▶ **Problem to work on**
Copy the data that follows exactly. Include no pictures.

▶ **Listed records**
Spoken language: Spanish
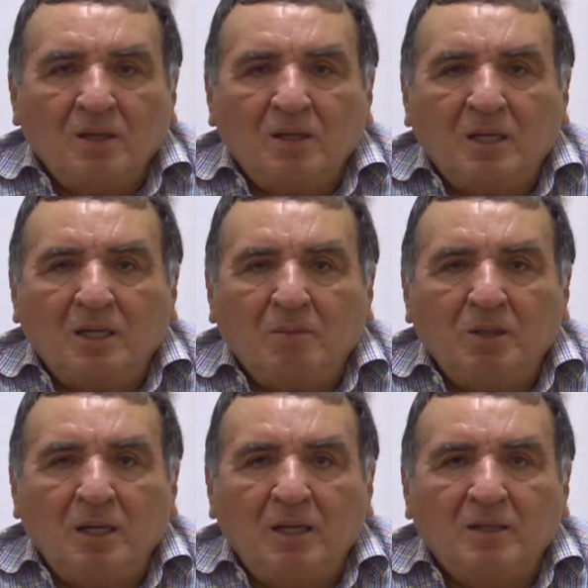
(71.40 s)
que
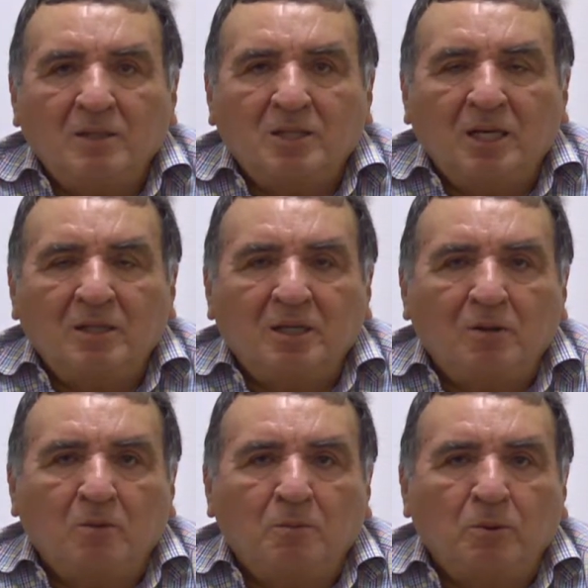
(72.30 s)
también se
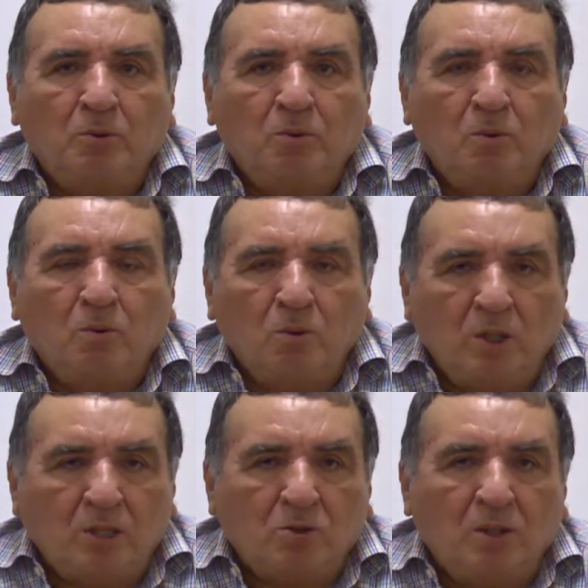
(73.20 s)
entregó por
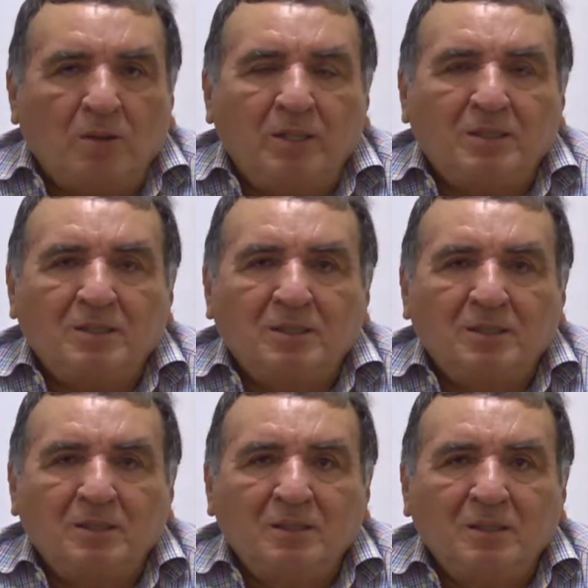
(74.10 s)
una sola
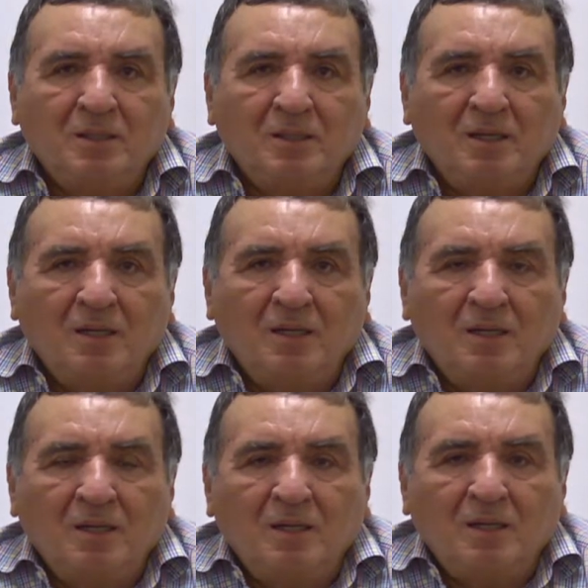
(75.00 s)
vez.
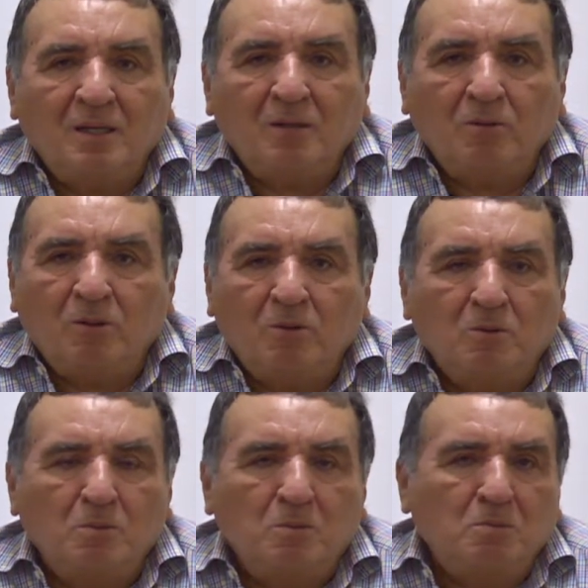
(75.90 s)
Y
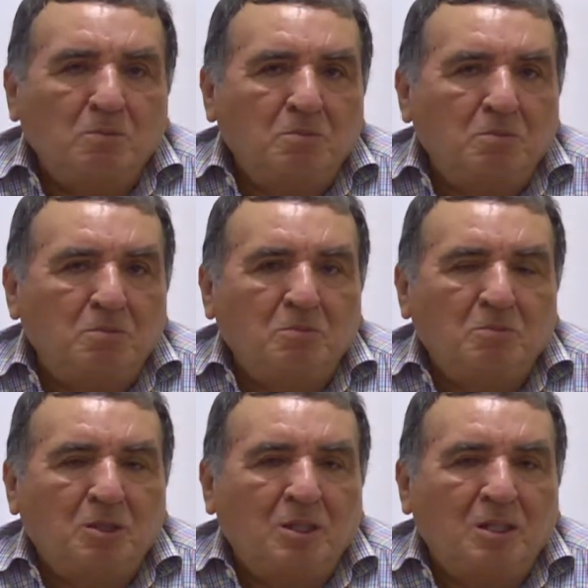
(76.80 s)
luego
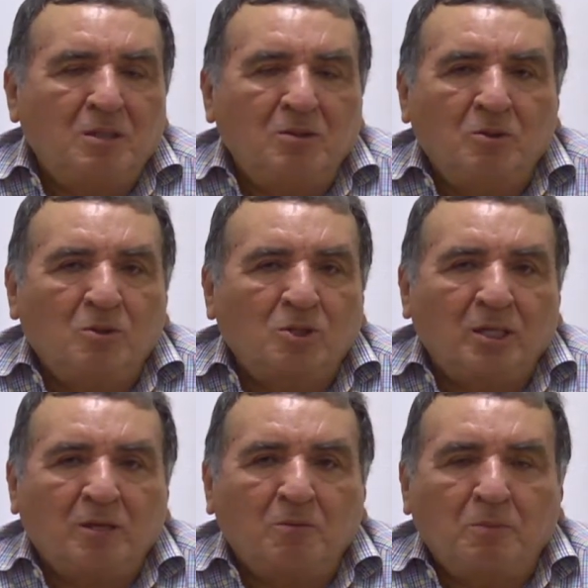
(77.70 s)
no
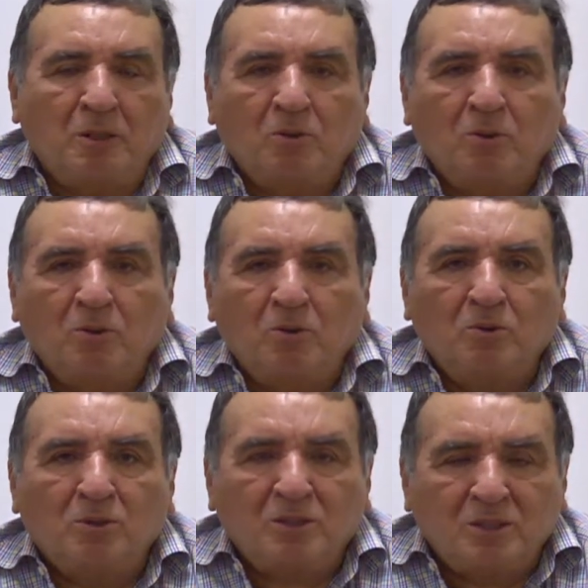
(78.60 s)
se
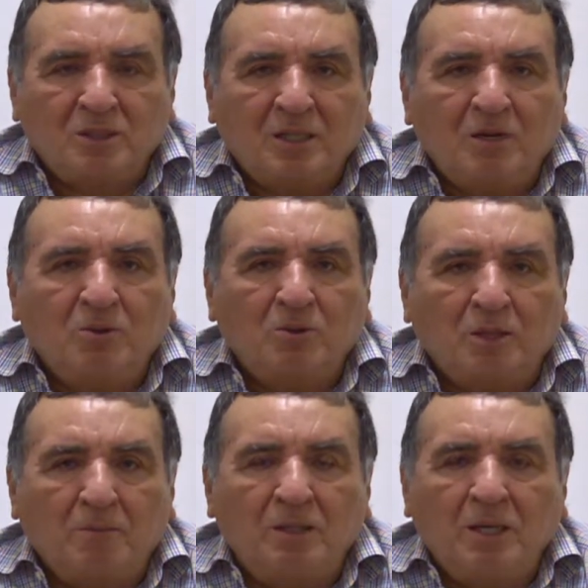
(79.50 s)
recuperó, cayó
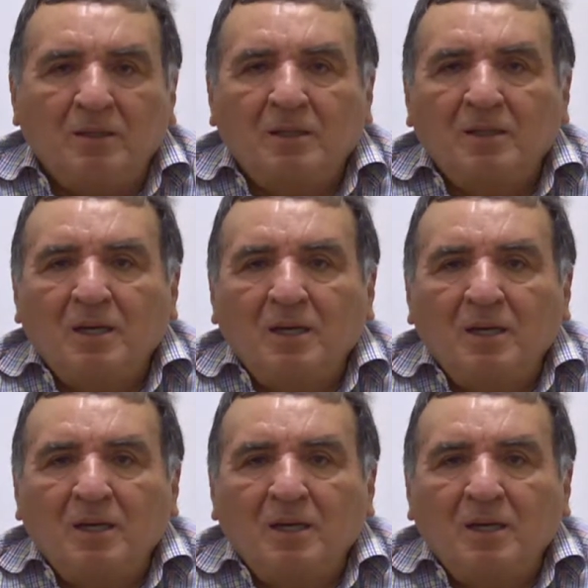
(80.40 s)
también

▶ **Exercise response**
Spoken language: Spanish
(71.40 s)
que
(72.30 s)
también se
(73.20 s)
entregó por
(74.10 s)
una sola
(75.00 s)
vez.
(75.90 s)
Y
(76.80 s)
luego
(77.70 s)
no
(78.60 s)
se
(79.50 s)
recuperó, cayó
(80.40 s)
también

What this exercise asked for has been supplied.